*** Opening Available records ***
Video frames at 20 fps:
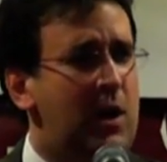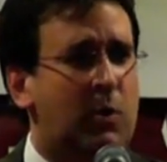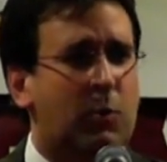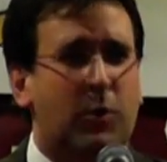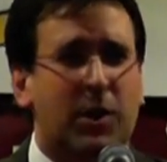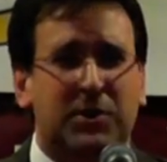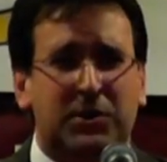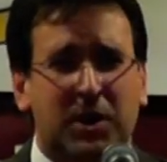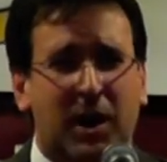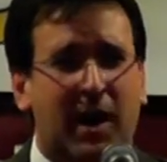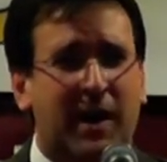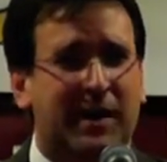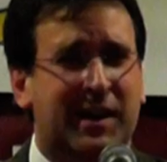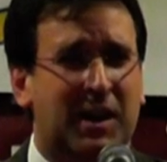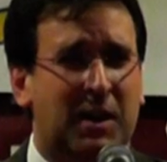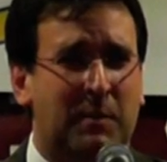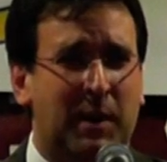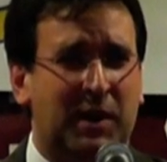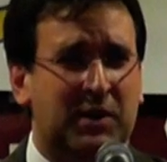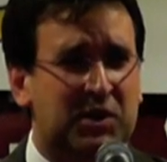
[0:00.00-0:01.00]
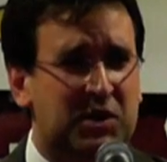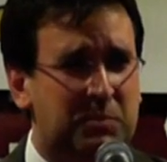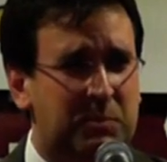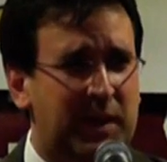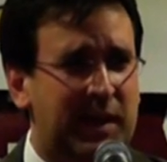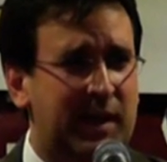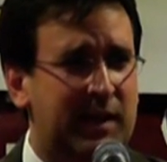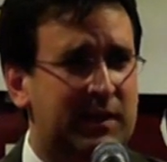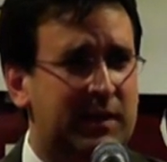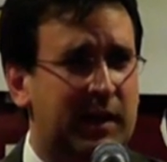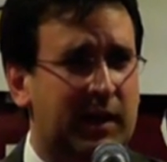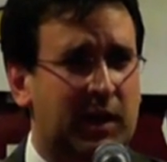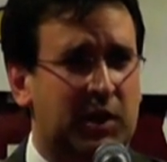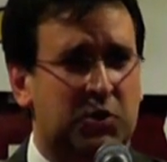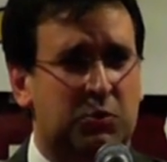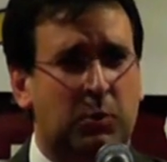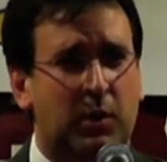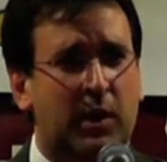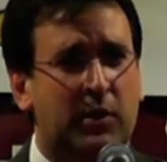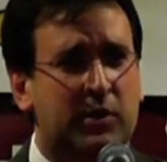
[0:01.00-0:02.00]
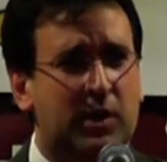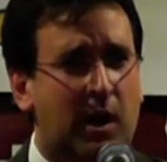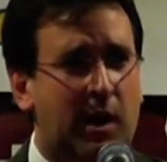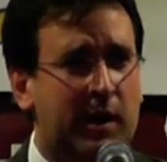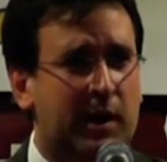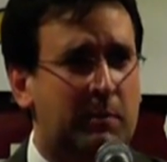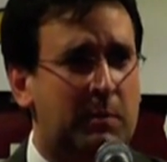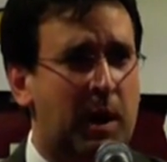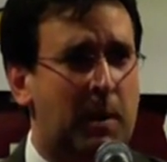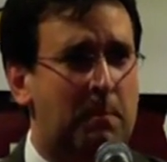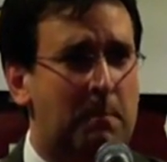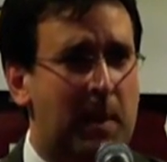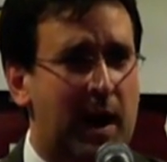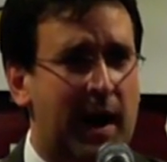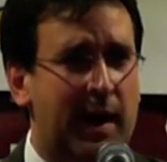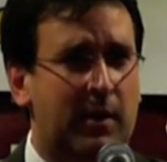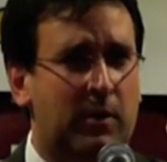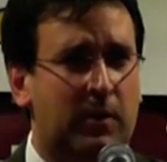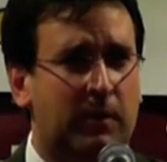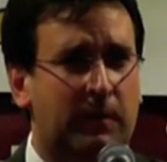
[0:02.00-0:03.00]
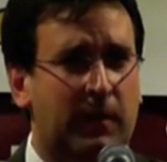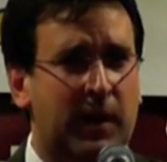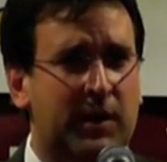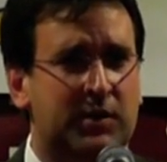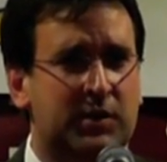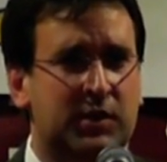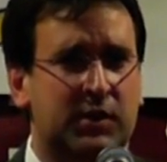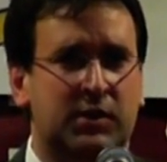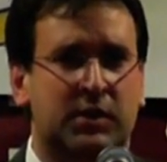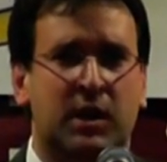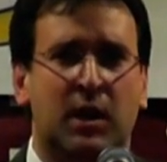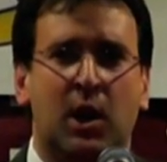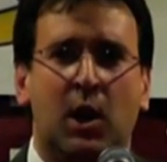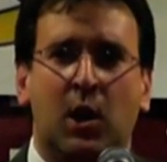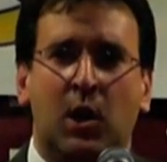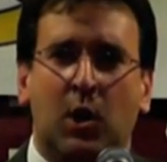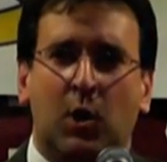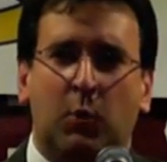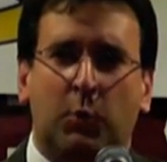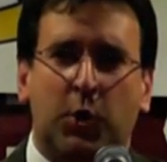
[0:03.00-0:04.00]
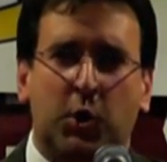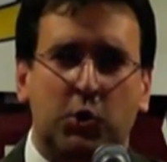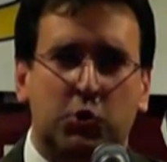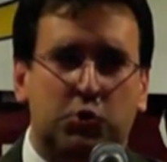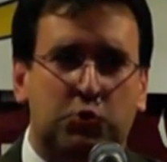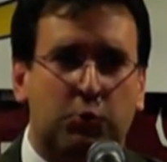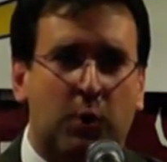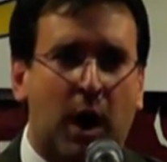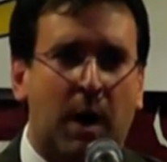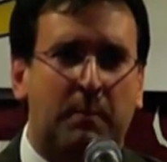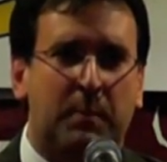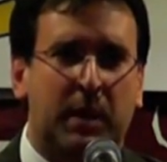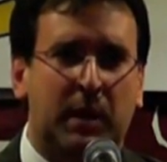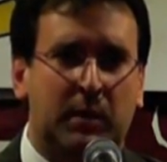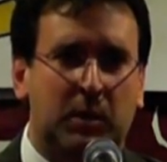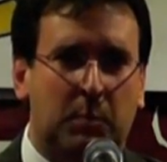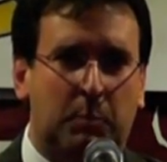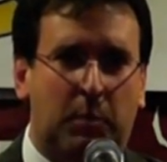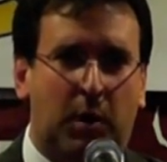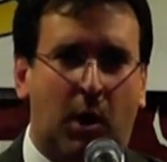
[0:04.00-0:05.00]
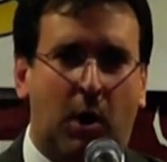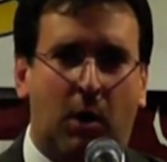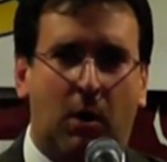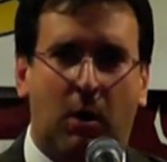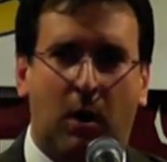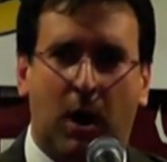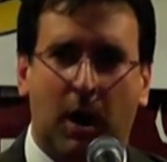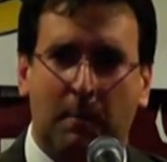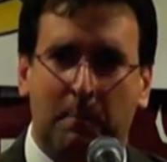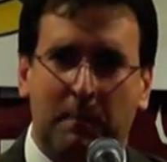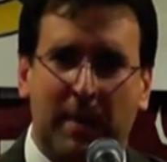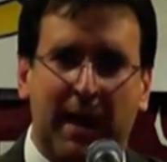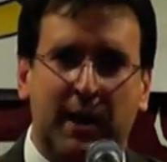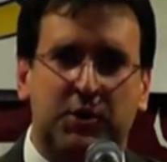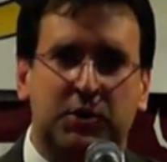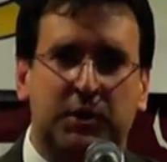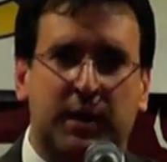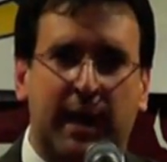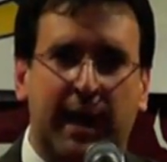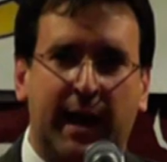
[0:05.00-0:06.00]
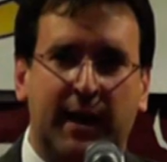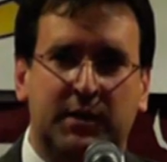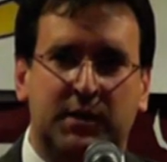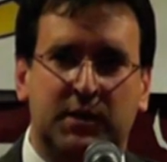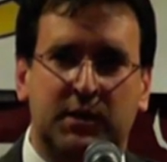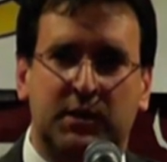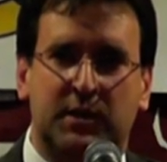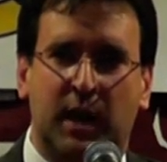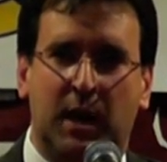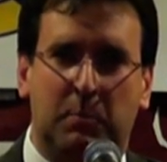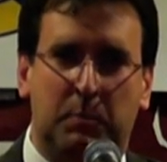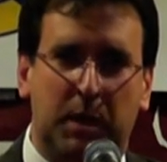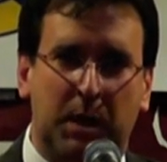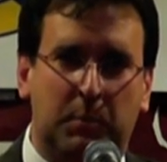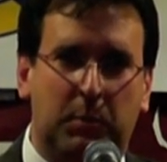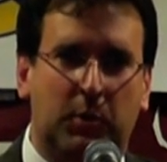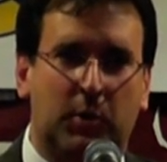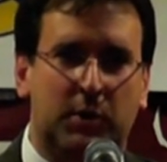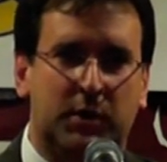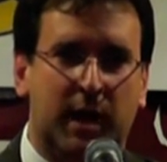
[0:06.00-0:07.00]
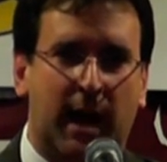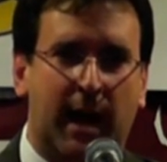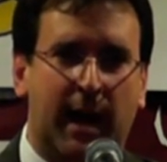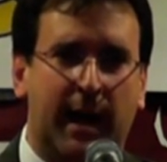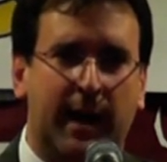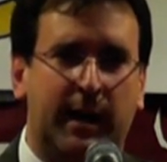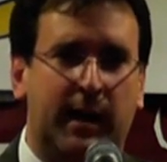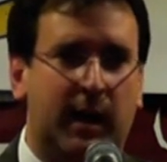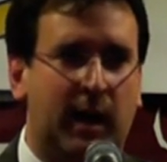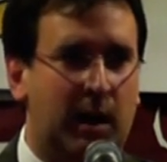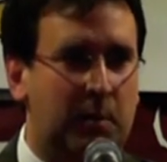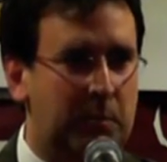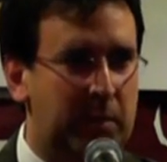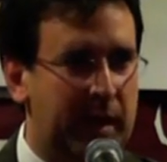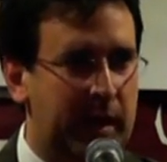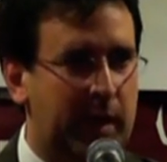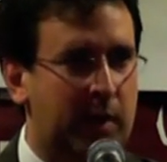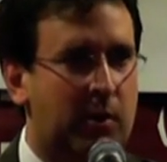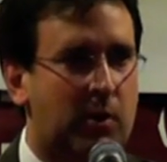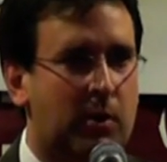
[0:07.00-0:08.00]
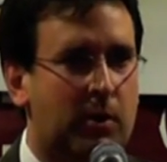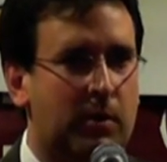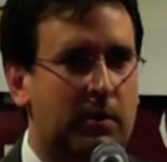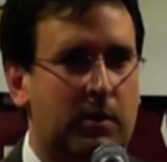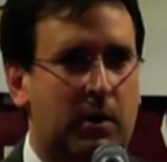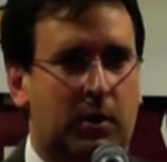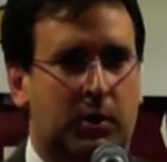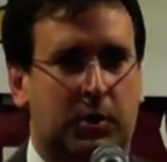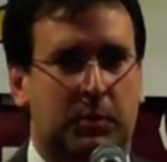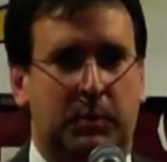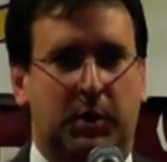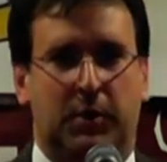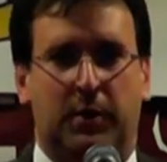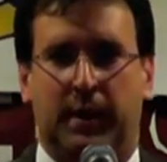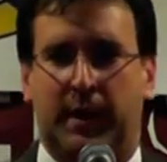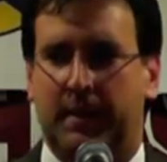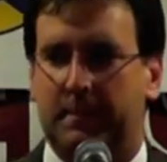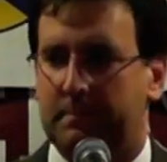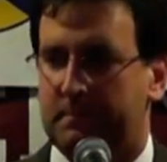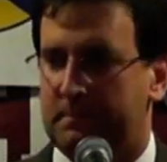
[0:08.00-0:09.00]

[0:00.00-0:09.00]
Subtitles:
We're not talking about speeding tickets. We're not talking about minor offenses. They're dropping the ball on major cases, and people are dying and being hurt in our community.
*** Closing Available records ***
→ **Task statement**
All entries above are to be reproduced exactly, with no pictures.

→ **Answer section**
Video frames at 20 fps:
[0:00.00-0:01.00]
[0:01.00-0:02.00]
[0:02.00-0:03.00]
[0:03.00-0:04.00]
[0:04.00-0:05.00]
[0:05.00-0:06.00]
[0:06.00-0:07.00]
[0:07.00-0:08.00]
[0:08.00-0:09.00]

[0:00.00-0:09.00]
Subtitles:
We're not talking about speeding tickets. We're not talking about minor offenses. They're dropping the ball on major cases, and people are dying and being hurt in our community.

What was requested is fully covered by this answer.